* **Work request**
No pictures go in the copy; everything else in the records below must be output exactly.
Given records section start
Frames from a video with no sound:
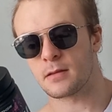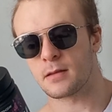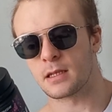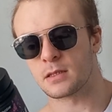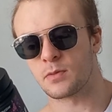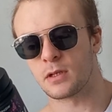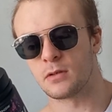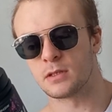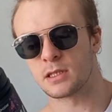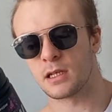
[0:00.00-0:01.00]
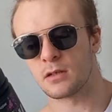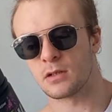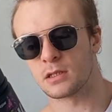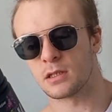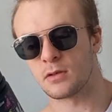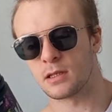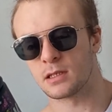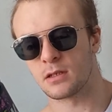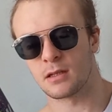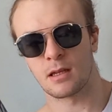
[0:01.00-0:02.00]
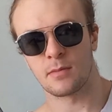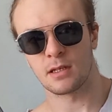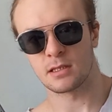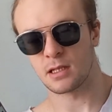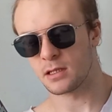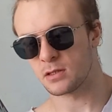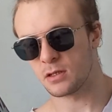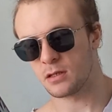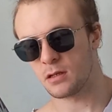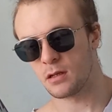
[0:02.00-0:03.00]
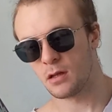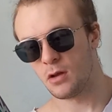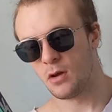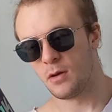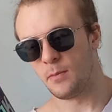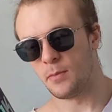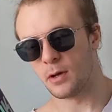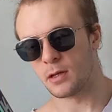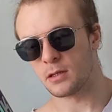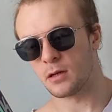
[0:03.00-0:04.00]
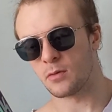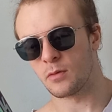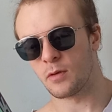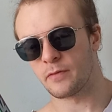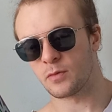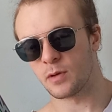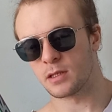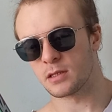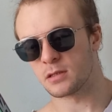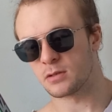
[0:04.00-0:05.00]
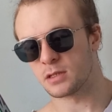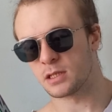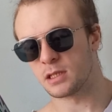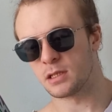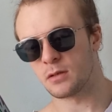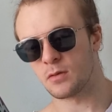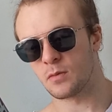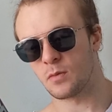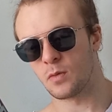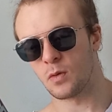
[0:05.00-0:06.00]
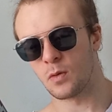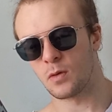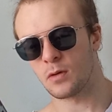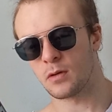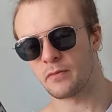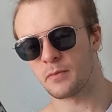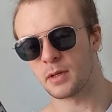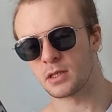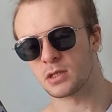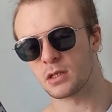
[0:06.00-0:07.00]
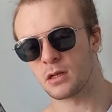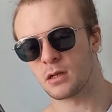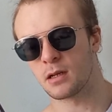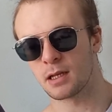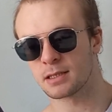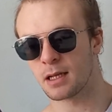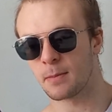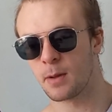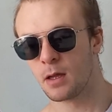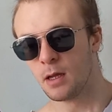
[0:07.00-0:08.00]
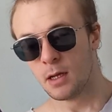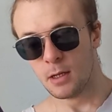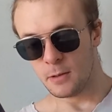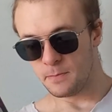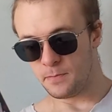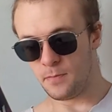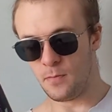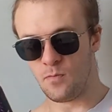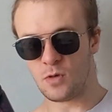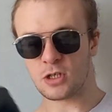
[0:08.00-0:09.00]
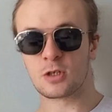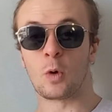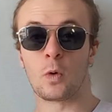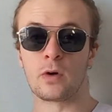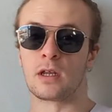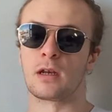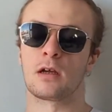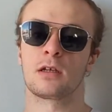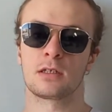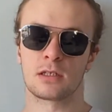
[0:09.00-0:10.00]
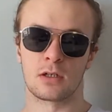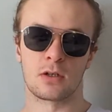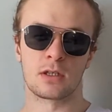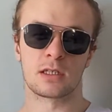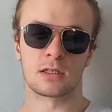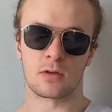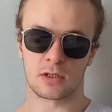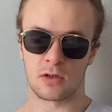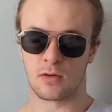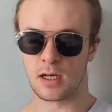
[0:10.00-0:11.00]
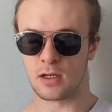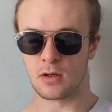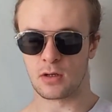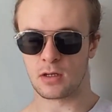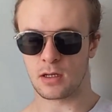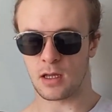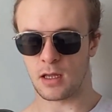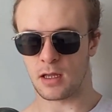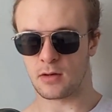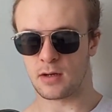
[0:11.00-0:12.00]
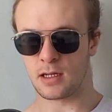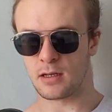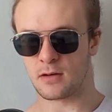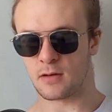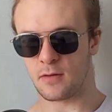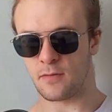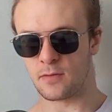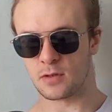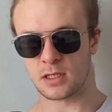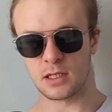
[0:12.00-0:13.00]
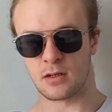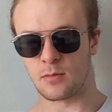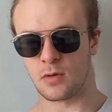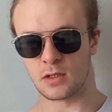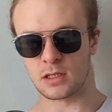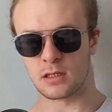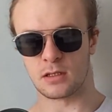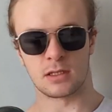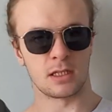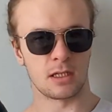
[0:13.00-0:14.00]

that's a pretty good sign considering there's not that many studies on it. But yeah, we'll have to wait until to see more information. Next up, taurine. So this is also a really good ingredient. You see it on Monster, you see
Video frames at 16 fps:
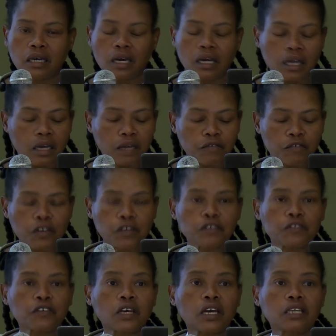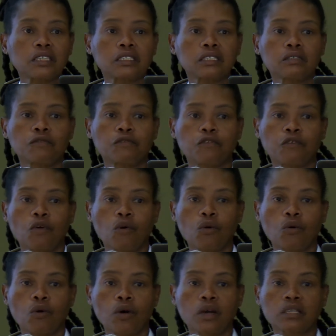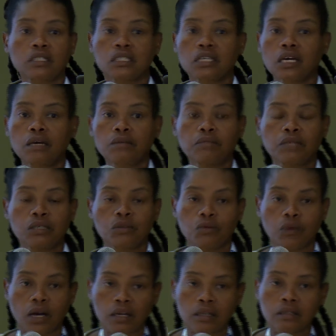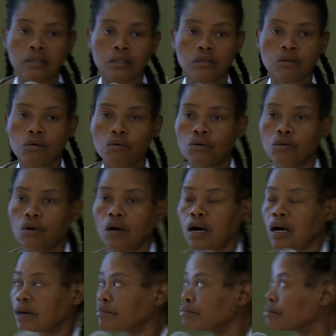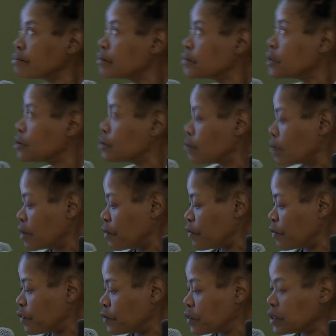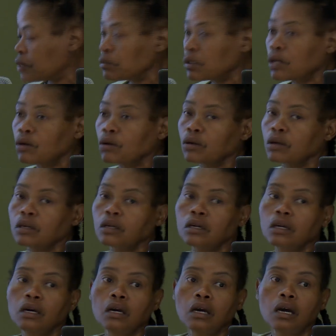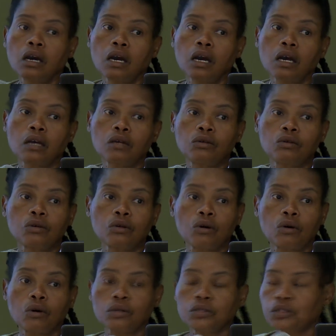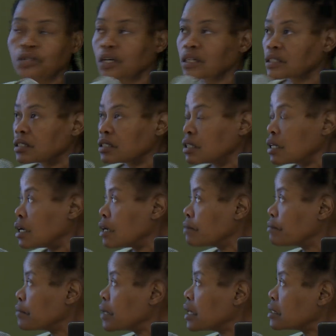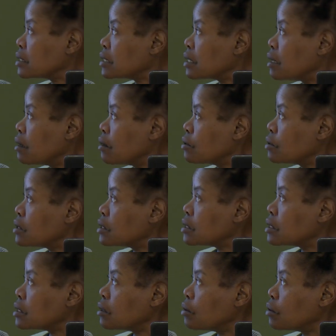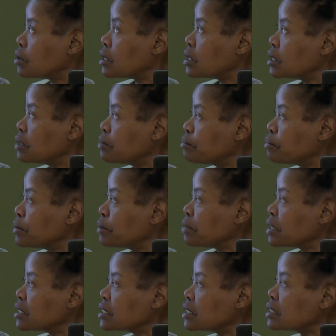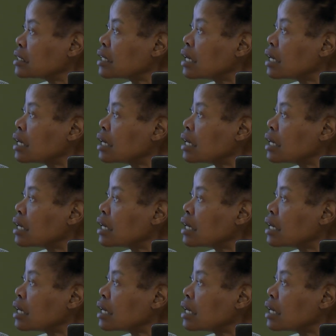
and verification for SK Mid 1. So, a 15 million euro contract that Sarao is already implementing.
Given records section end
* **Finished task**
Frames from a video with no sound:
[0:00.00-0:01.00]
[0:01.00-0:02.00]
[0:02.00-0:03.00]
[0:03.00-0:04.00]
[0:04.00-0:05.00]
[0:05.00-0:06.00]
[0:06.00-0:07.00]
[0:07.00-0:08.00]
[0:08.00-0:09.00]
[0:09.00-0:10.00]
[0:10.00-0:11.00]
[0:11.00-0:12.00]
[0:12.00-0:13.00]
[0:13.00-0:14.00]

that's a pretty good sign considering there's not that many studies on it. But yeah, we'll have to wait until to see more information. Next up, taurine. So this is also a really good ingredient. You see it on Monster, you see
Video frames at 16 fps:
and verification for SK Mid 1. So, a 15 million euro contract that Sarao is already implementing.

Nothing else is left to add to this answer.